水沼貴史のNice Middle!BACK NUMBER
岡崎慎司の決定力を水沼貴史が分析。
“的”の大きさ、吸収力の原点は……。
text by
水沼貴史Takashi Mizunuma
photograph byGetty Images
posted2020/07/23 11:30
誰もが幸せになる岡崎慎司の笑顔。日本サッカー史に残るストライカーであり、ムードメーカーである。
vs.セルヒオ・ラモス、乾が楽しみ。
日本代表やブンデスリーガ、プレミアリーグとさまざまな環境に対応し、吸収してきた。それによってゴールへ直結する動きだけでなく、バイタルエリアでのスルーパスの受け方や狭いところでのボール捌きもびっくりするほど成長しましたよね。代表戦で見せたテクニックに何度も驚かされました。

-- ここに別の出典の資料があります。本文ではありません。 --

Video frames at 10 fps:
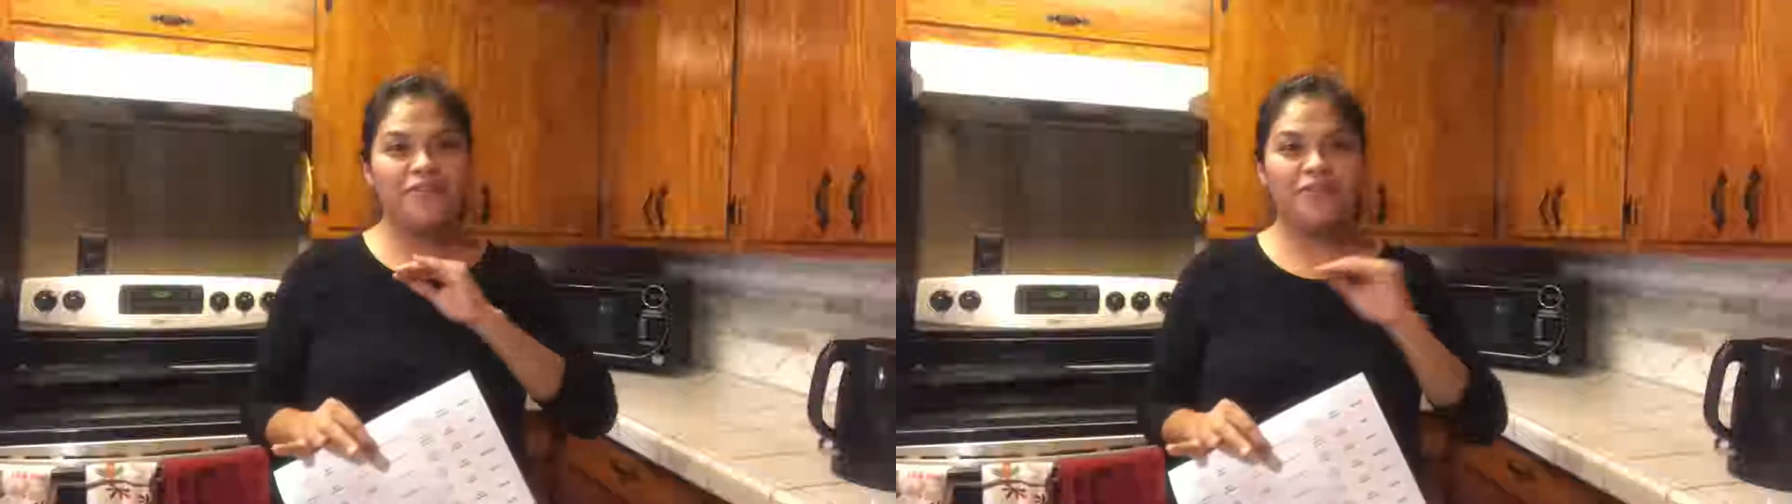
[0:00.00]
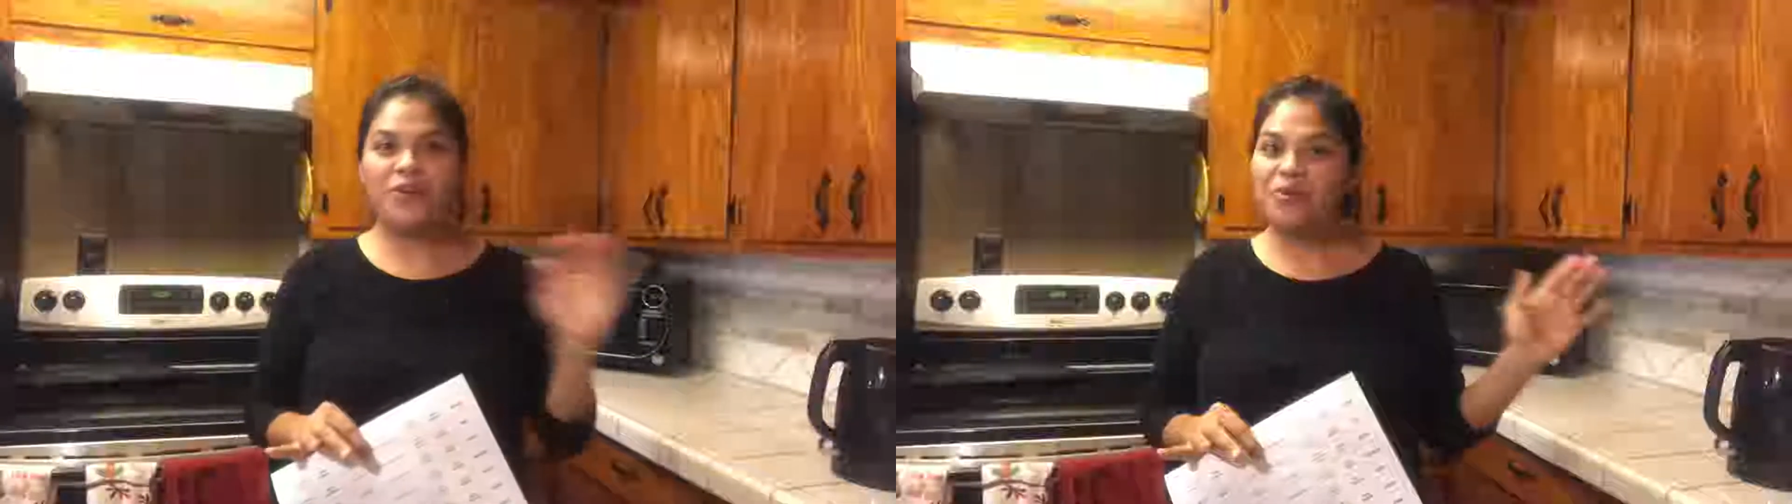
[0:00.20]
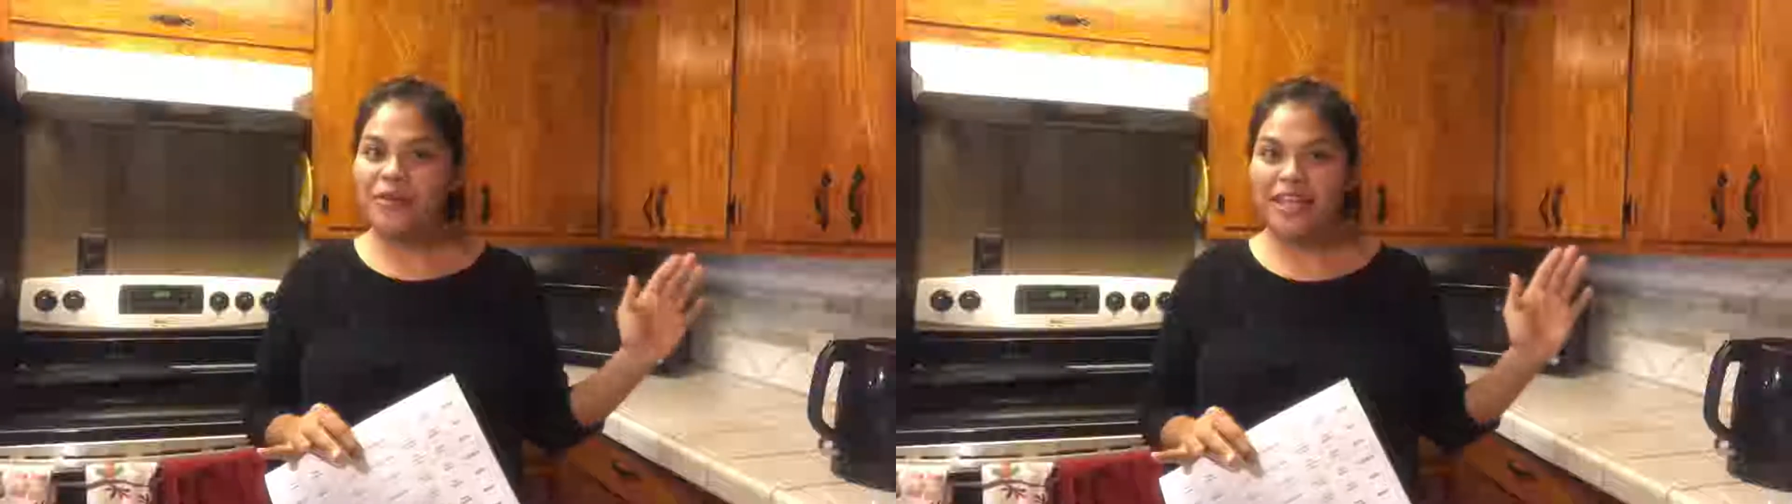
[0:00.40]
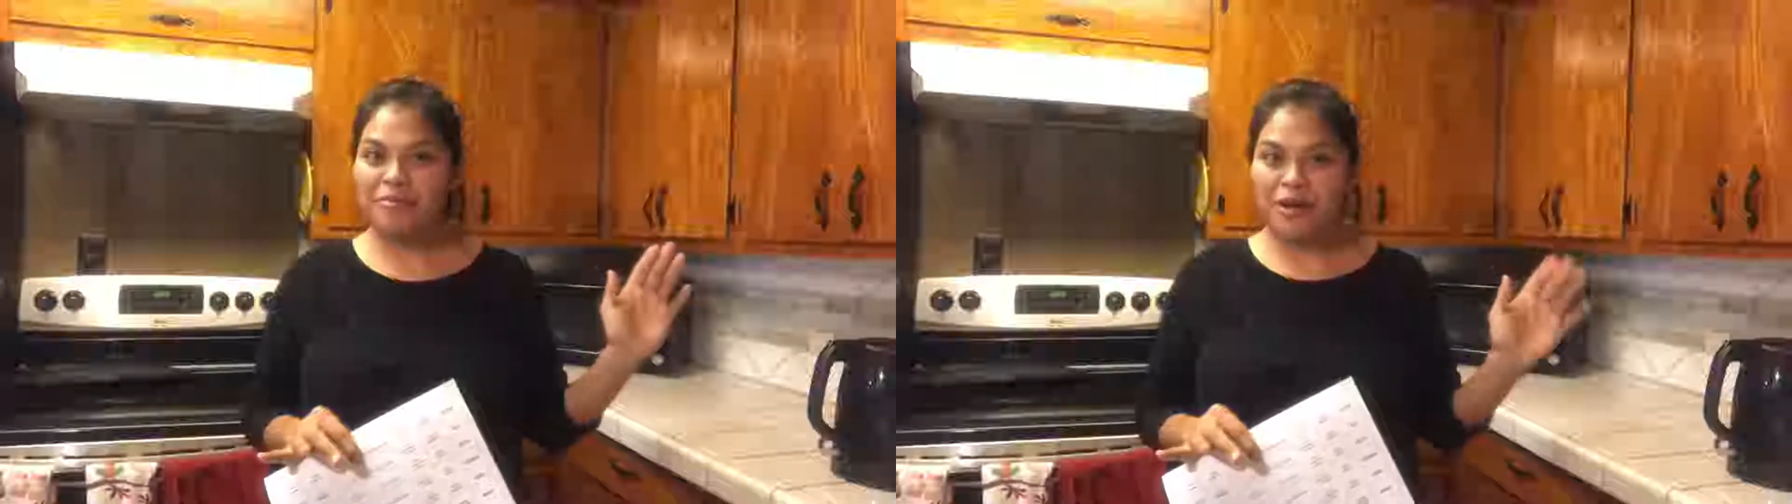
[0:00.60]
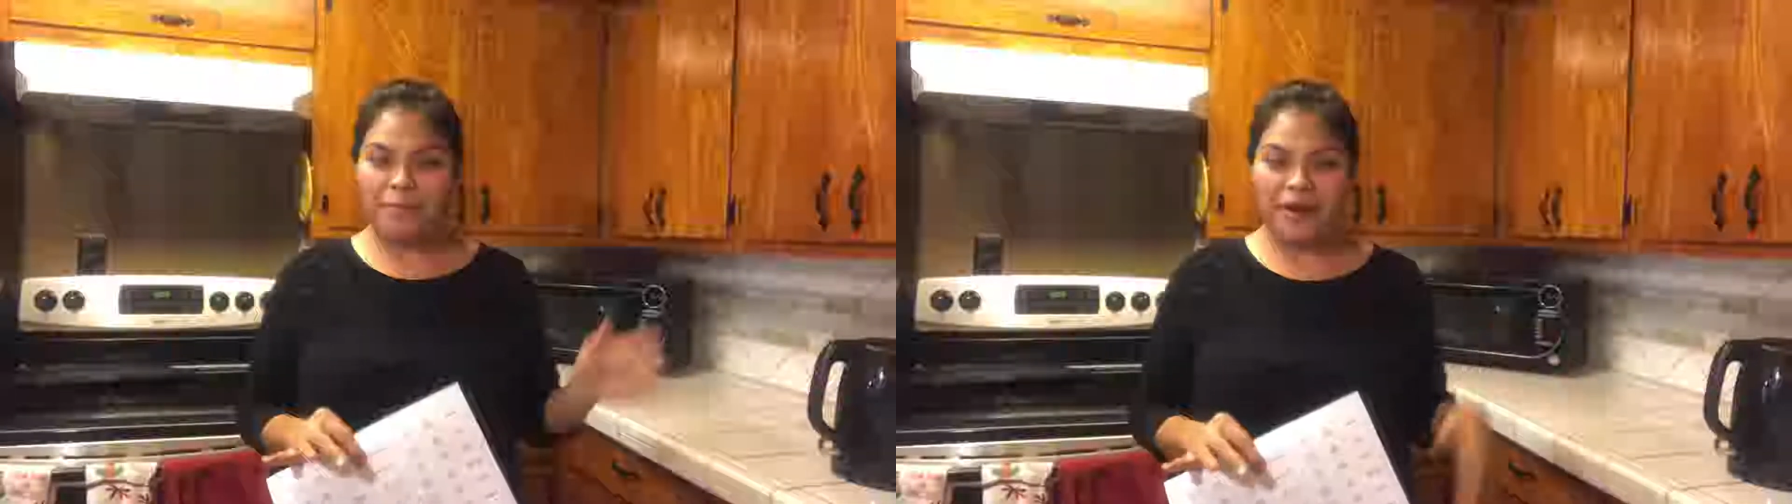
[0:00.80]
full week
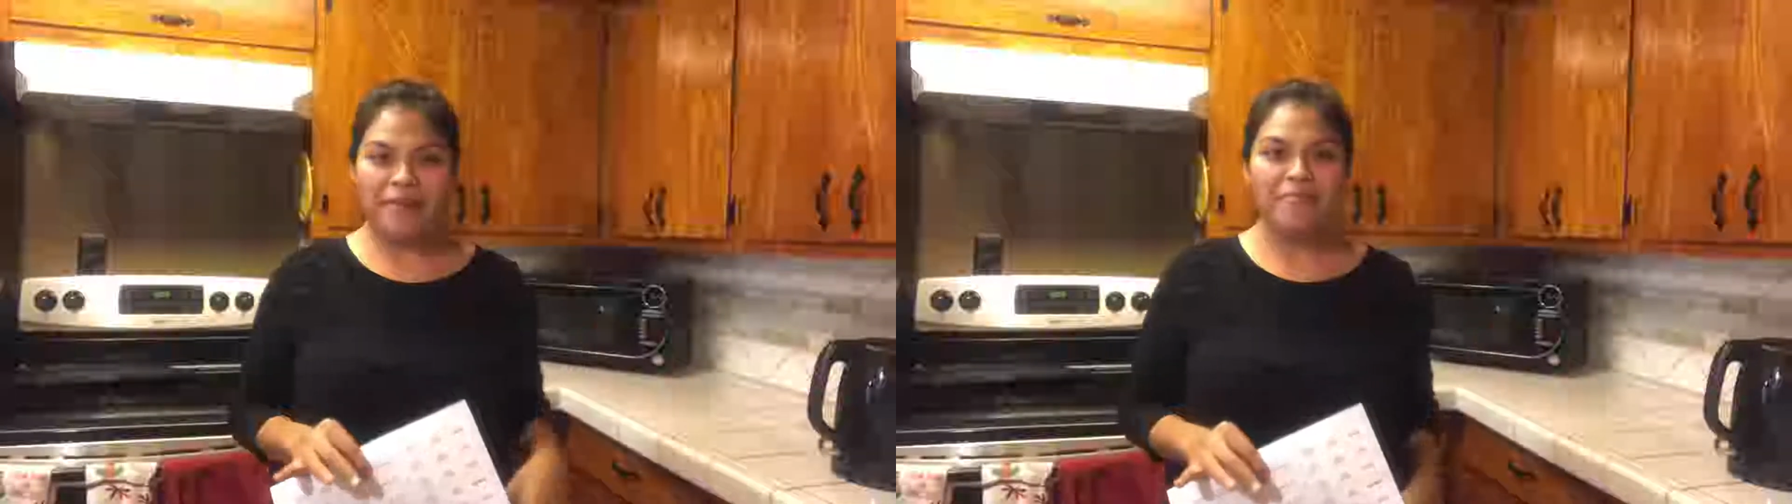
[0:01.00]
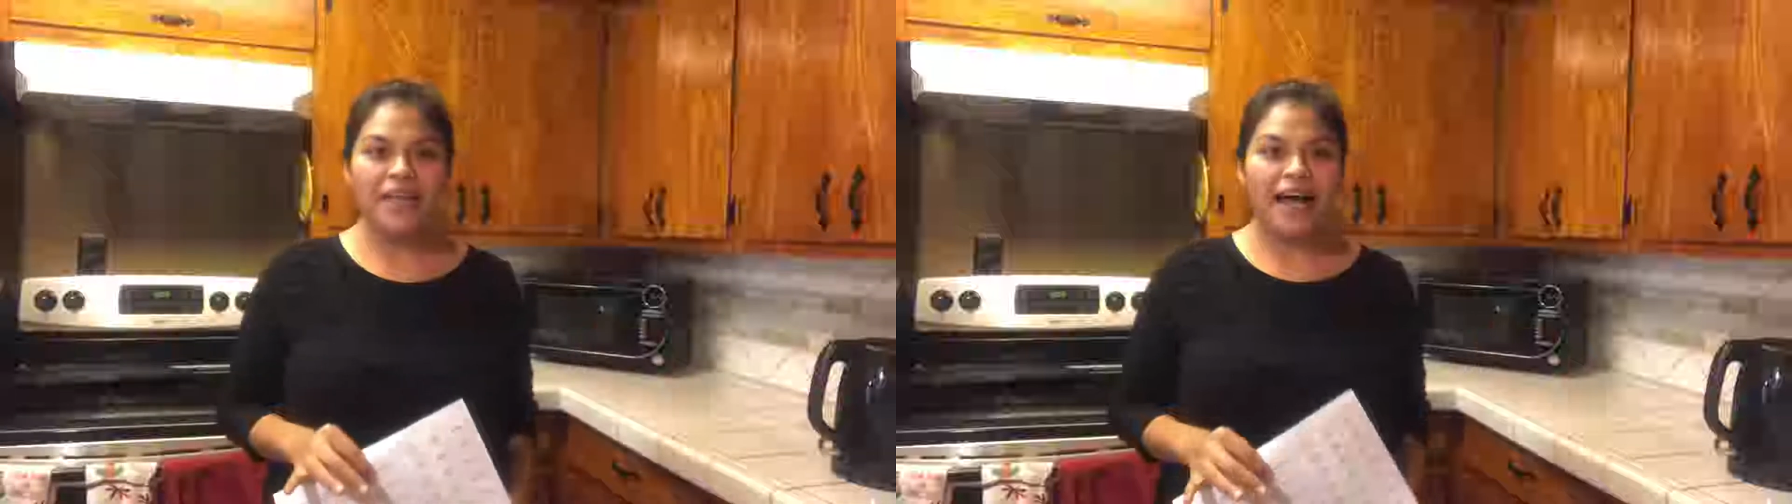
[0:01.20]
meal prep,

ゴールへの嗅覚、ゴールへ流し込む感覚は天性のものがあるかもしれません。ですが、それだけを追い求めていただけでは、これほどの数字を残せなかったかもしれません。
34歳。今季のプレーぶりを見ても、まだまだ体力的に衰えていません。来季はレアル・マドリーやバルセロナといったビッグクラブとの対決も控えます。

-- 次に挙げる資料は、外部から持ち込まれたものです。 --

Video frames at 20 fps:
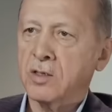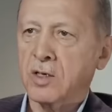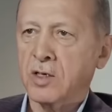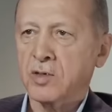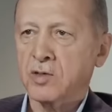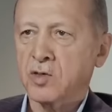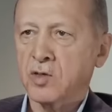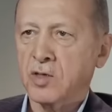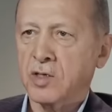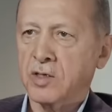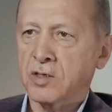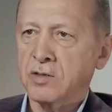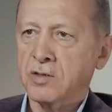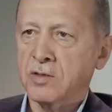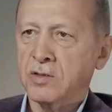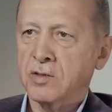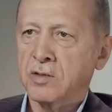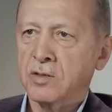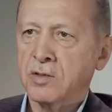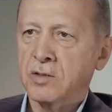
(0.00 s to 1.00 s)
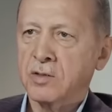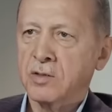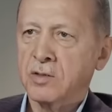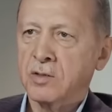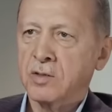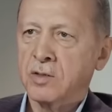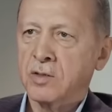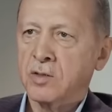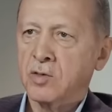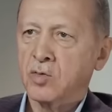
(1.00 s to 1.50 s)
We literally
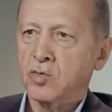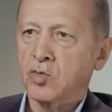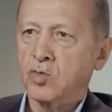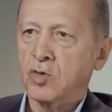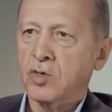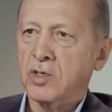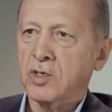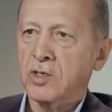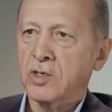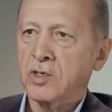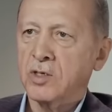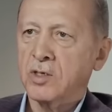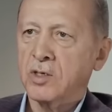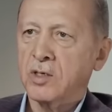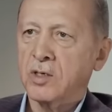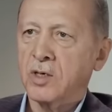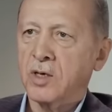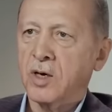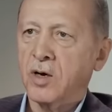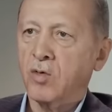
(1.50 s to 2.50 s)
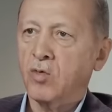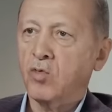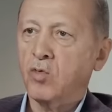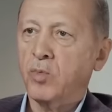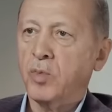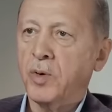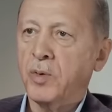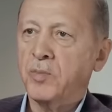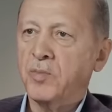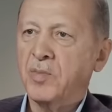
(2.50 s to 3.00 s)
witnessed this again a few days
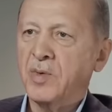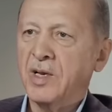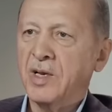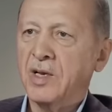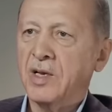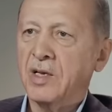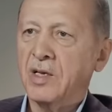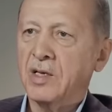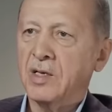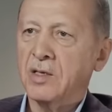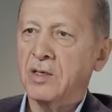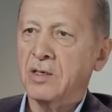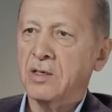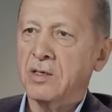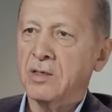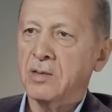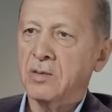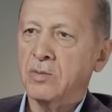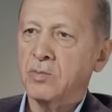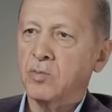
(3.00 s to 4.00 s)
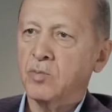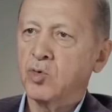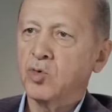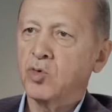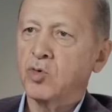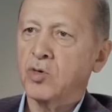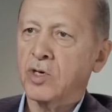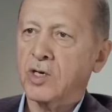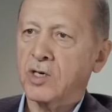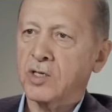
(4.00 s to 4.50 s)
ago when Turkey expressed full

同じ1986年生まれ(早生まれ)のセルヒオ・ラモスなんかは激しく体をぶつけてきますから、岡崎がその前に体を入れてラモスを置き去りにする……そんなプレーが見られたらいいですね。ウエスカがマドリー相手に深く攻め込むサッカーができるかどうかはわかりませんが(笑)。また、仲良しの乾(貴士)との対戦も本人は楽しみにしているでしょうね。
シーズンの入り方は特に大事。
リーガ1部はウエスカにとっても再挑戦になる(※2018-19シーズンに昇格も1年で降格)と思います。来季になれば補強も進み、岡崎の立ち位置にも変化があるかもしれません。

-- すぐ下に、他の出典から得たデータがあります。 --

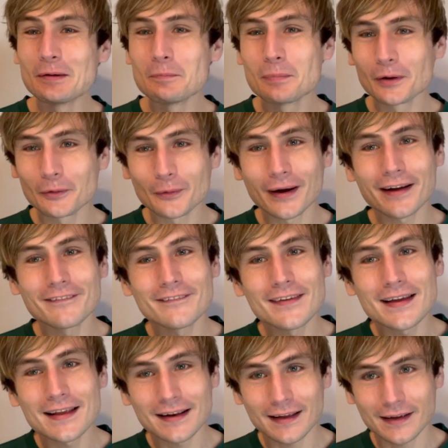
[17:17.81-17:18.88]
But what I
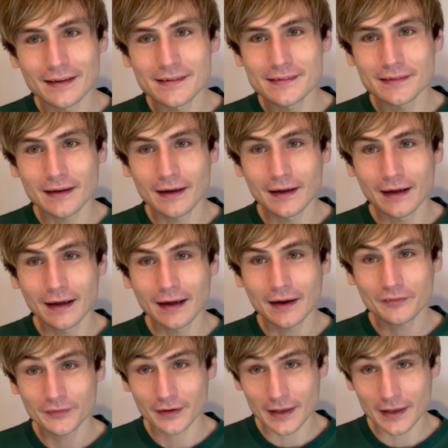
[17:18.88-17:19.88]
realised after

だからこそ、シーズンの入り方は特に大事。来季はオフが短く、コンディション維持がとても難しい1年になるはずです。キャンプやプレシーズンが例年のように行えるかさえもわからないですから、しっかり心と体を整えて準備してほしいですね。
代表復帰? 代表活動が再開したら、大迫勇也らとボジション争いする可能性はあるでしょう。それこそリーガで2桁ゴールを奪えたら、ポイチ(森保一監督)だってほっとかないはずです。
ホアキン(38歳/ベティス)サンティ・カソルラ(35歳/ビジャレアル)ら、リーガではベテラン勢の活躍が目立っています。岡崎にはぜひ、34歳のオールドルーキーとして暴れまわってほしいです。